Les mardis de Jimmy B.

Publié le 31 mars 2010 par Jlhuss

Courez ! Dansez ! Datez ! Contez  ! Les ordres fusent des quatre coins de l’empêchement, à seule fin de tourmenter l’infirme en sa tête. Jimmy circule à l’aise dans le passé ancien, aux frontières de la légende : son père, sa mère, l’enfance aimée dans la campagne normande ; d’autres pans de sa vie sont floutés, ou éboulés. Sa parole : un balbutiement déchiffrable. Ses jambes : un poids mort dans le fauteuil électrique. On cite des gens plus à plaindre. Il a ses bras, assez de tête pratique pour ne pas trop dépendre, un appartement, une rente convenable.

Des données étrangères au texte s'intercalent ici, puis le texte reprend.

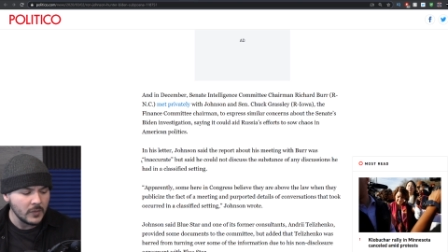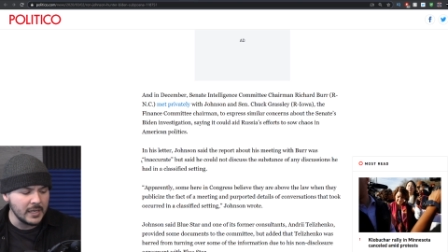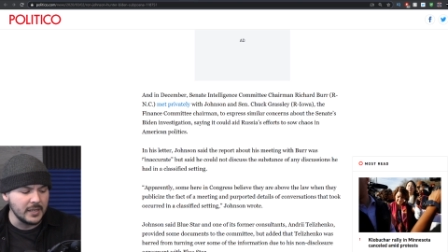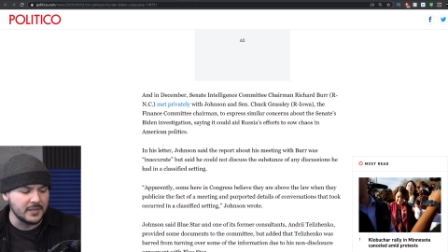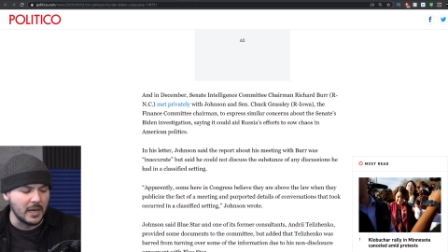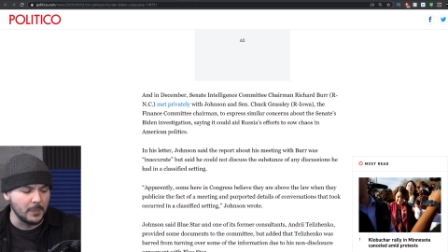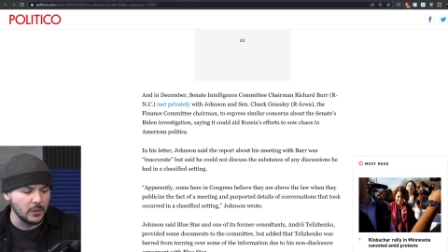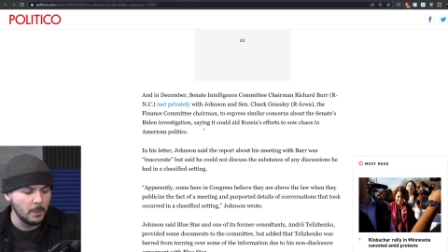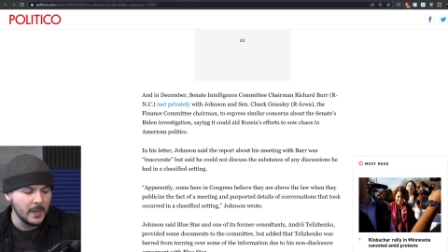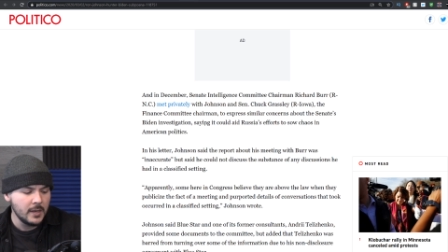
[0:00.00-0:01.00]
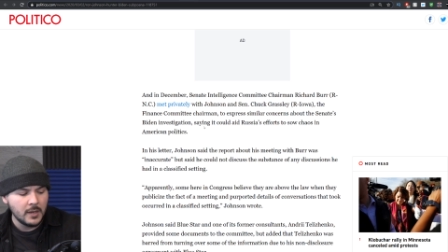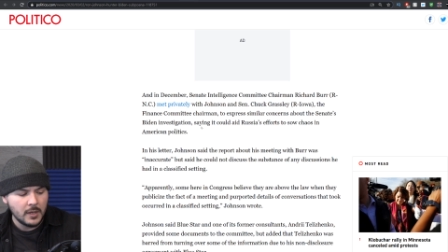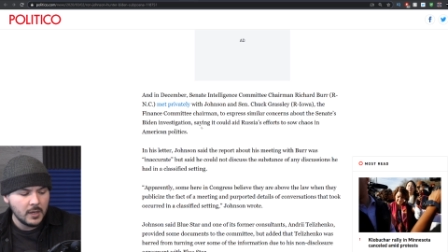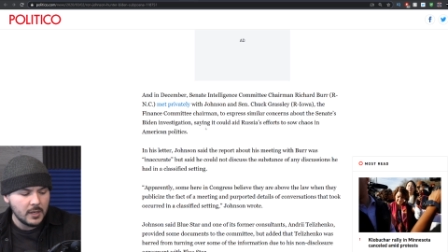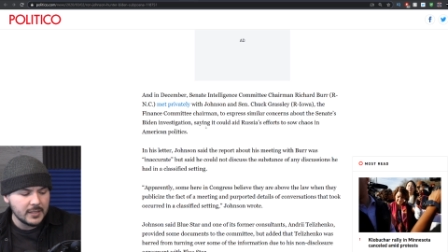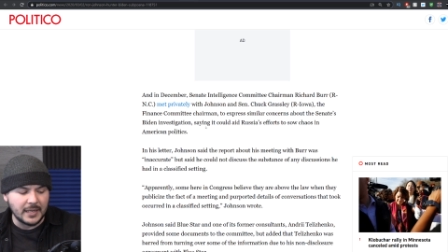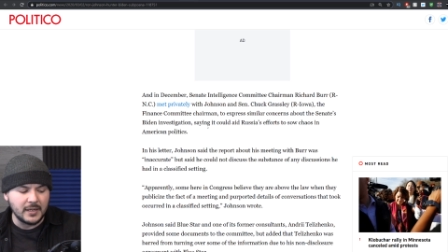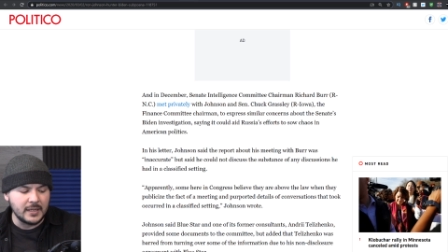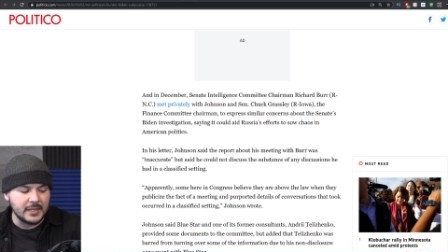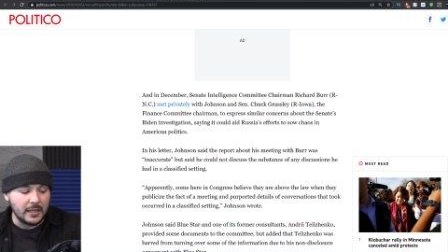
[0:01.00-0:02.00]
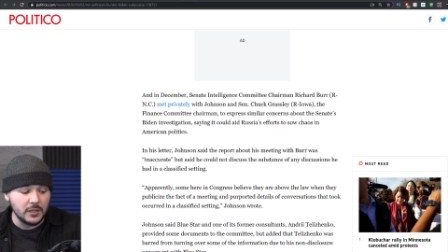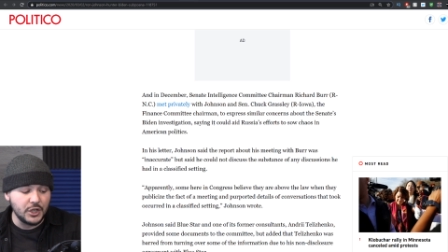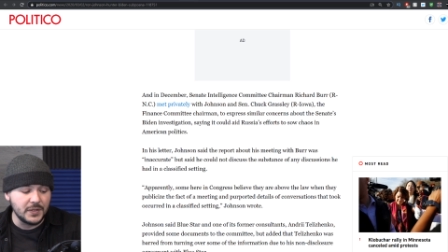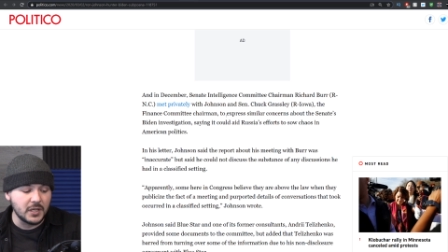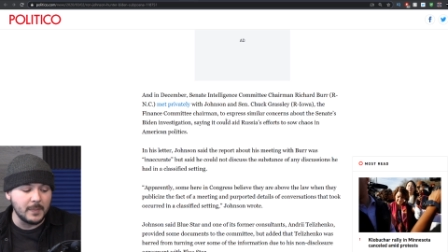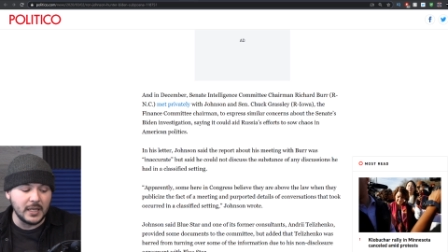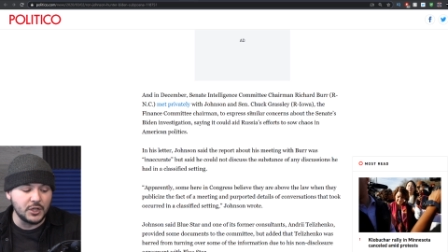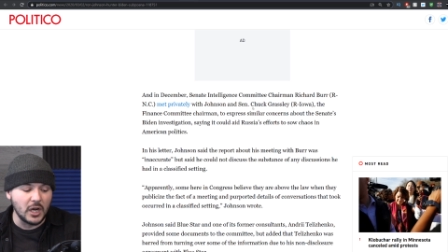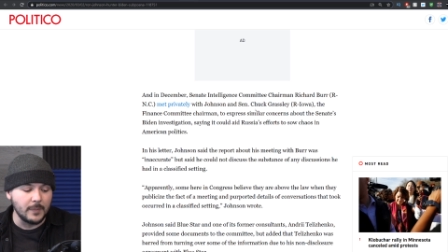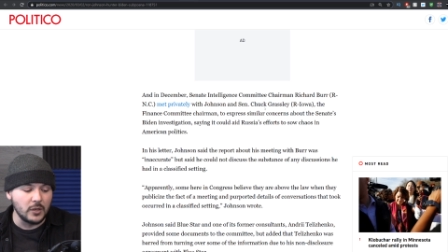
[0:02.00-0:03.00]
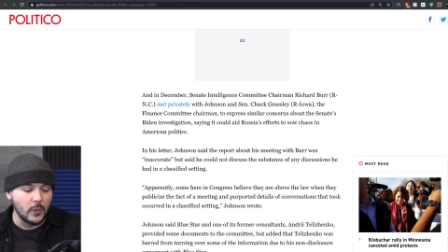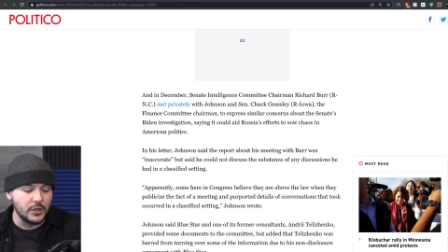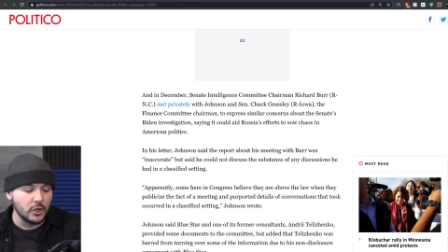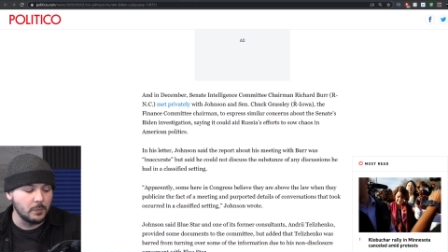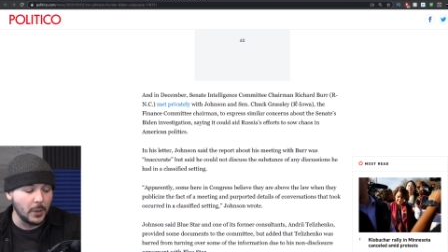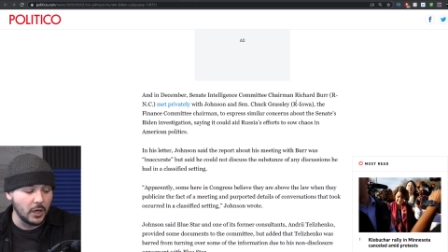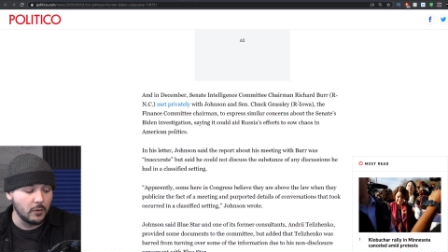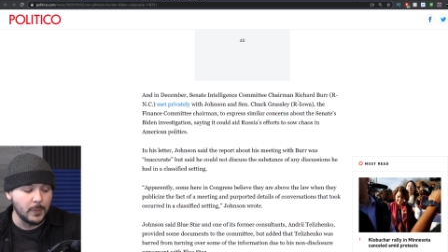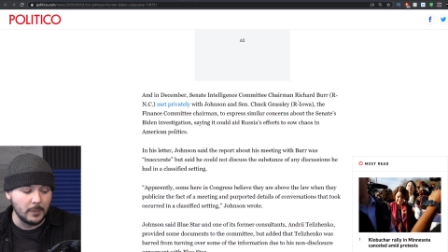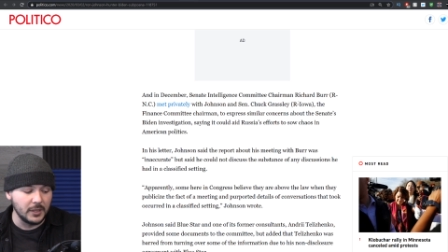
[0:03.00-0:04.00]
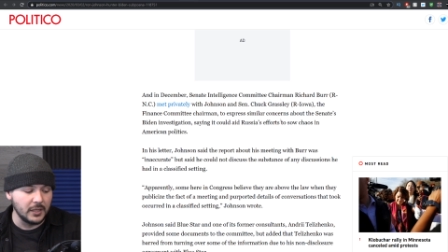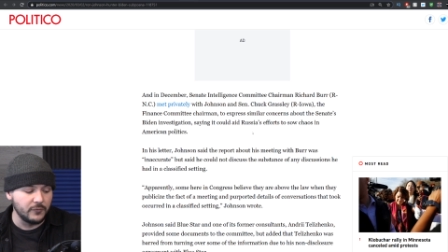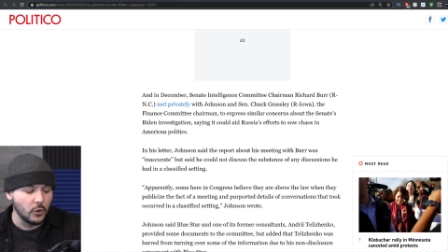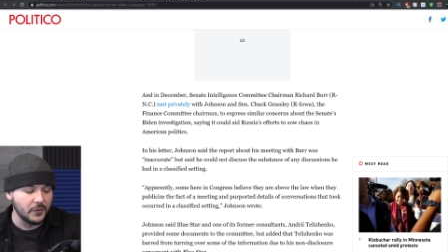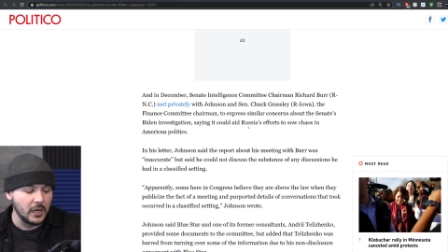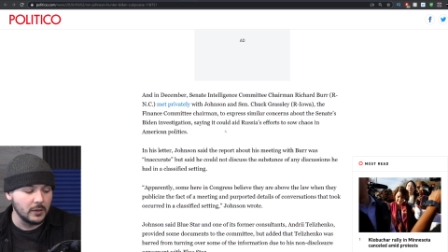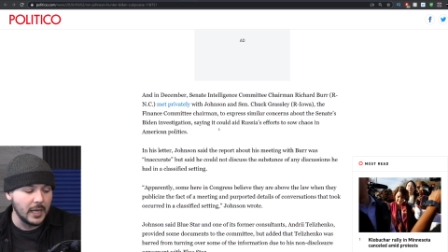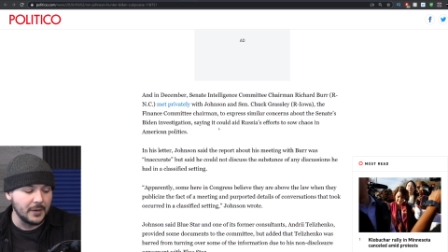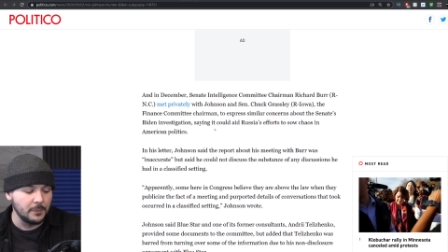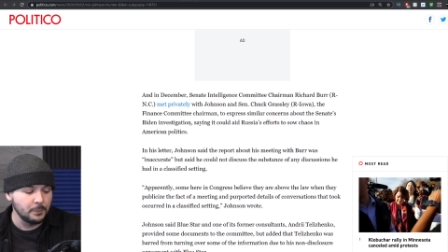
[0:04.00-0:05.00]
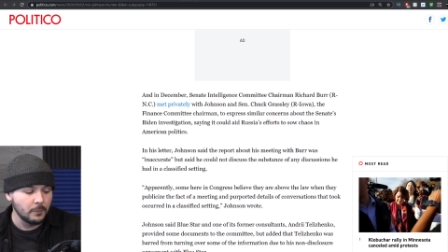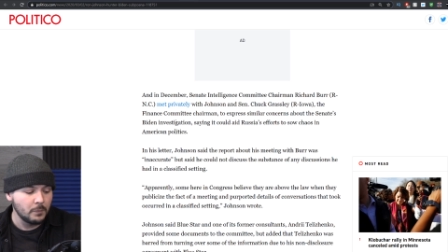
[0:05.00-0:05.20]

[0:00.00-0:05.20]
In December, Senate Intelligence Committee Chairman Richard Burr, Republican of North Carolina,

Fatiha est l’aide à domicile du mardi. Dans la matinée, elle remplit le réfrigérateur et fait à fond le ménage du trois pièces. Puis Jimmy met la table ; Fatiha réchauffe des surgelés fins, ouvre un bordeaux ; ils mangent avec le poids de gaieté qui peut lester deux êtres d’infortune : lui, quarante-six ans, infirme de tout avenir depuis cinq années, depuis ce camion, ce ravin ; elle, trente ans, abîmée depuis l’enfance par toute la violence du diable ici-bas. Ils se devinent, ils s’apaisent. Le mardi a fini par être un jour attendu. Un baiser de Fatiha sur le front de Jimmy, c’est du miel.

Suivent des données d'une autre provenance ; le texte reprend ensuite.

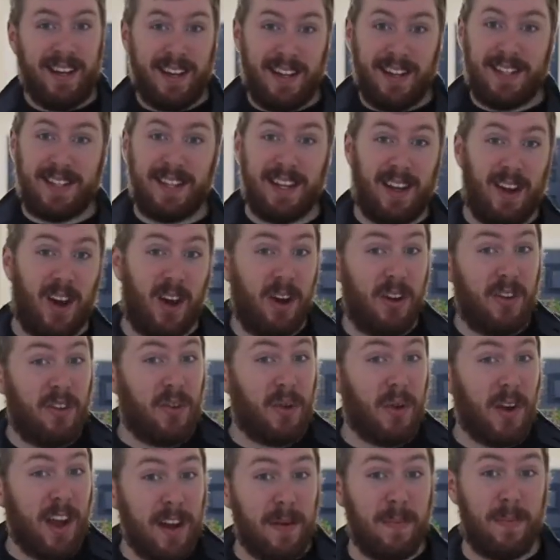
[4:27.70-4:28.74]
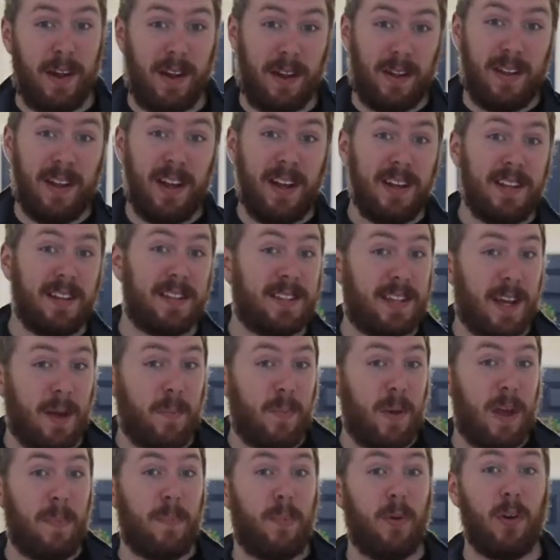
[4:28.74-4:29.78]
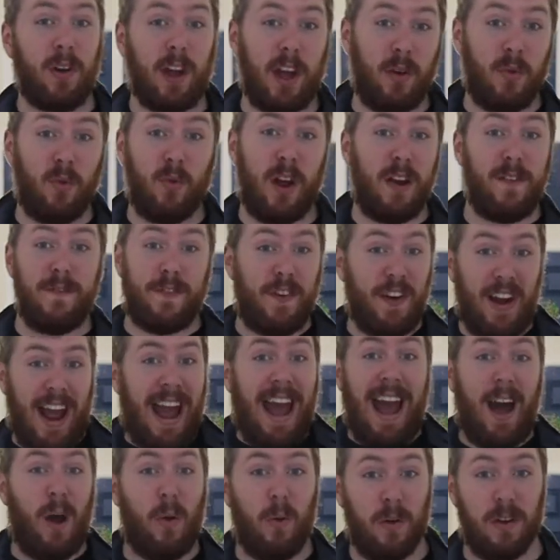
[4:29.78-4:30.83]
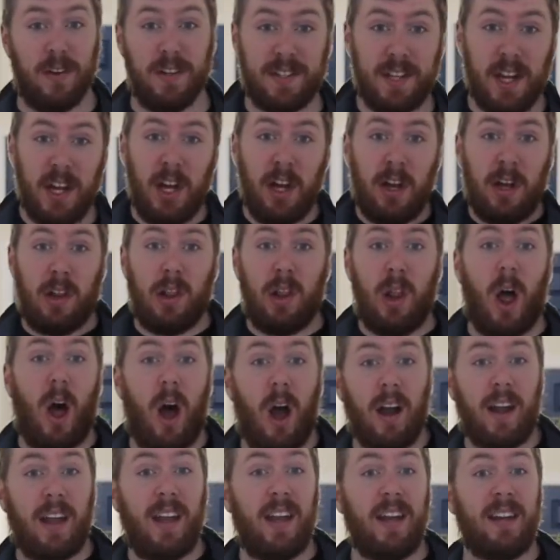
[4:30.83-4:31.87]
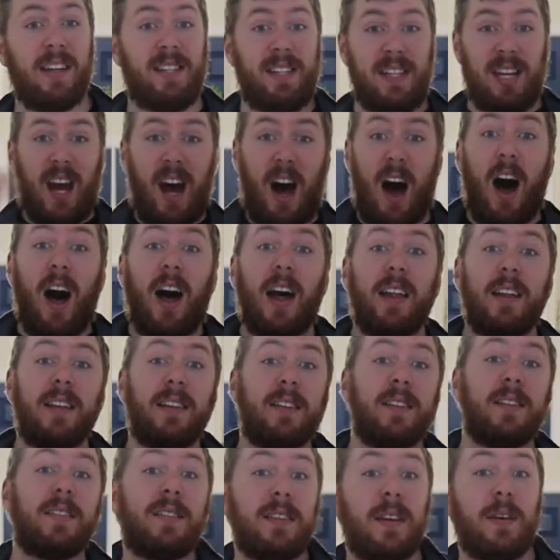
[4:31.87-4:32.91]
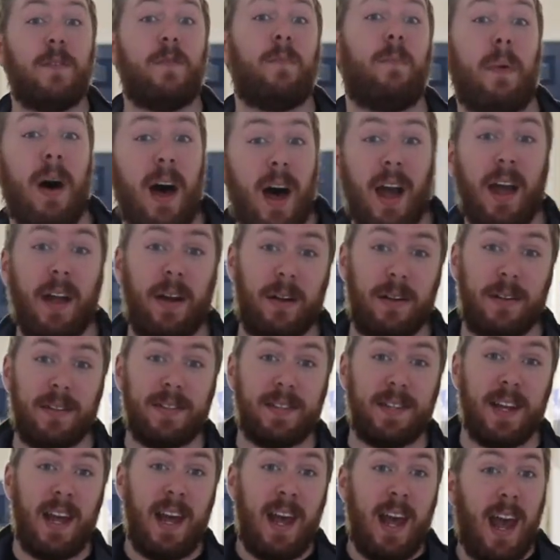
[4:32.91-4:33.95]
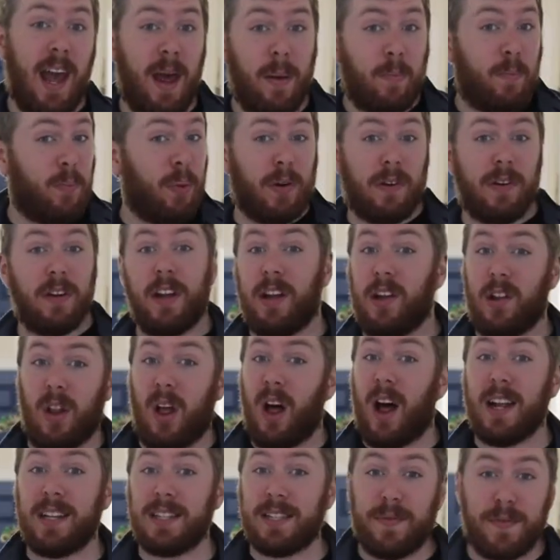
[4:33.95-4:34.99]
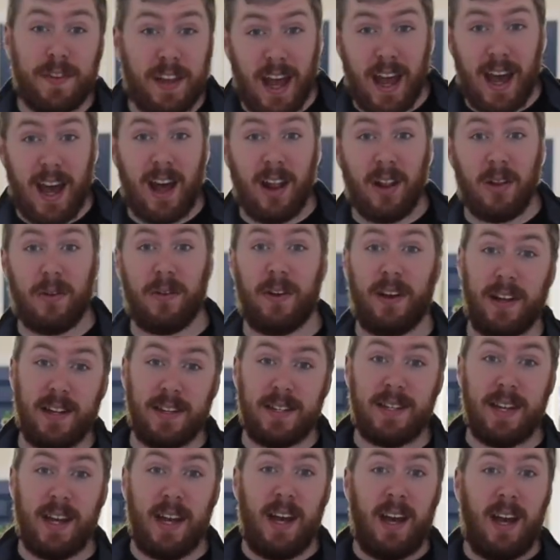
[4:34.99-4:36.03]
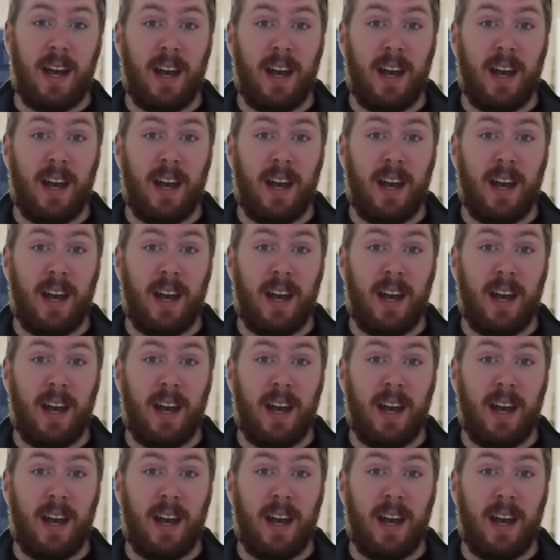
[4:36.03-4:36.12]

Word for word: You see, on a treadmill, some people can run for hours, logging tons of miles and burning lots of calories,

Après le repas, ils sortent en ville. Le fleuve, ses joggers, ses rameurs, le reflet ondulé des berges au passage des péniches. La cathédrale et son portail juché, inaccessible au fauteuil roulant sans la bienveillance d’un tiers ; et, au pied des vitraux, ces forêts de cierges offerts à l’Inconnu, seule présomption jusqu’à présent de son existence. A la pâtisserie, ils achètent des viennoiseries qu’ils mangent en regardant les vitrines. Jimmy aime celle du brocanteur, où des débris de passé s’offrent en vrac à la dévotion. Quelquefois ils entrent ; il achète un broc de fer émaillé, un bocal de pharmacie, une carte postale du Calvados. S’ils vont au cinéma, ils s’installent dans la rangée du fond, en bordure. Ils aiment les thrillers, ces vies suspendues à un grincement de porte ; ou bien les films de nature, quand la caméra suit les orques sous la mer, les renards jusqu’au fond des terriers. Jim prend la main de Fatiha, et ça fait comme un fruit chaud sur sa cuisse dans la froideur du monde.

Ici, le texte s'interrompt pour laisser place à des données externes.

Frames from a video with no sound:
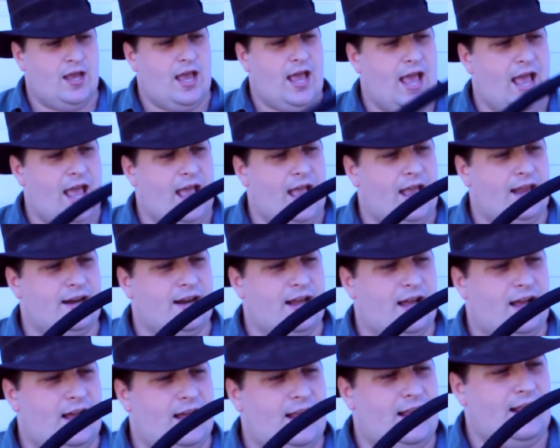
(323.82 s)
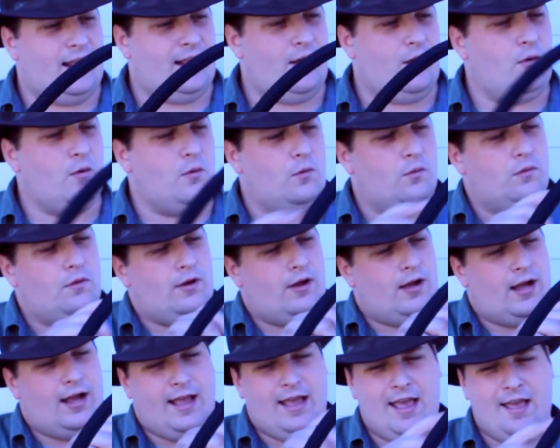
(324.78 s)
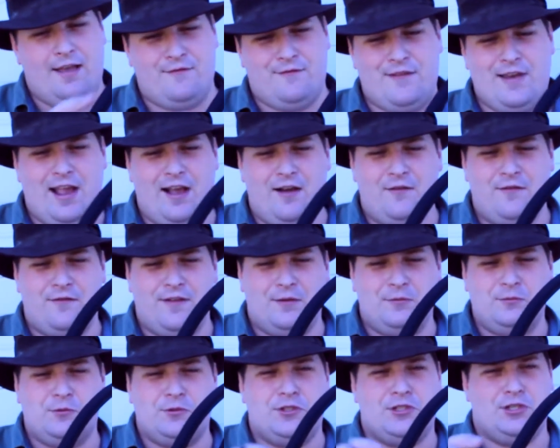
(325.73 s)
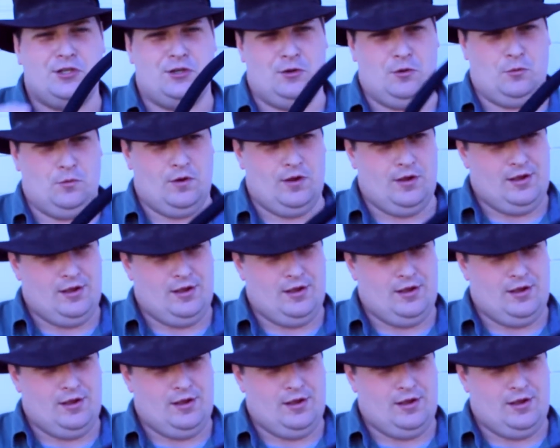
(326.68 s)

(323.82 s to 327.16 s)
and I have now found 2.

Puis ils rentrent. « Bonsoir les amoureux ! », s’écrie la concierge dans le hall, ce qui les fait rire pendant tout le temps de l’ascenseur. De retour dans l’appartement, tandis qu’il somnole bouche ouverte, le souffle sonore, Fatiha repasse du linge. Voilà qu’elle fredonne, qu’elle oserait presque se croire heureuse dans son métier, celui d’aider à vivre plus malchanceux que soi si possible. Son métier ou plus ? Elle rêve qu’un mardi soir, son horaire achevé, au lieu de partir elle voudra s’étendre avec Jim dans le lit, enfin s’ouvrir à un sexe de son plein gré, enfin faire quelque chose de beau d’une semence d’homme. Jimmy cependant, parcourant la frange incertaine du sommeil, tantôt voit une montagne qu’il franchit en danseuse, et la foule immense applaudit sur le bord. Ou c’est le souffle du fer à vapeur qui le transporte dans le train de ses dix ans, pensionnaire arraché à toute tendresse pour huit jours. Une porte claque ? Un livre tombe ? C’est le fracas du camion, le ravin : il sursaute, lance à Fatiha un regard d’épouvante. Elle lui caresse le front, le repassage est terminé. Elle s’emmitoufle, il est tard. Elle lui souhaite une bonne nuit, une bonne semaine.

Mais peut-être un mardi soir, à l’instant de refermer la porte, Fatiha se ravisera, dira : «  Les mardis, ça ne suffit pas. Il y a trop à faire. » Elle reposera son sac, défera son manteau. Et Jimmy B. la regardera préparer leur premier dîner, s’aménager une place dans l’armoire de la chambre, installer le soleil du mardi pour toute la semaine, et jusqu’au bout de la vie.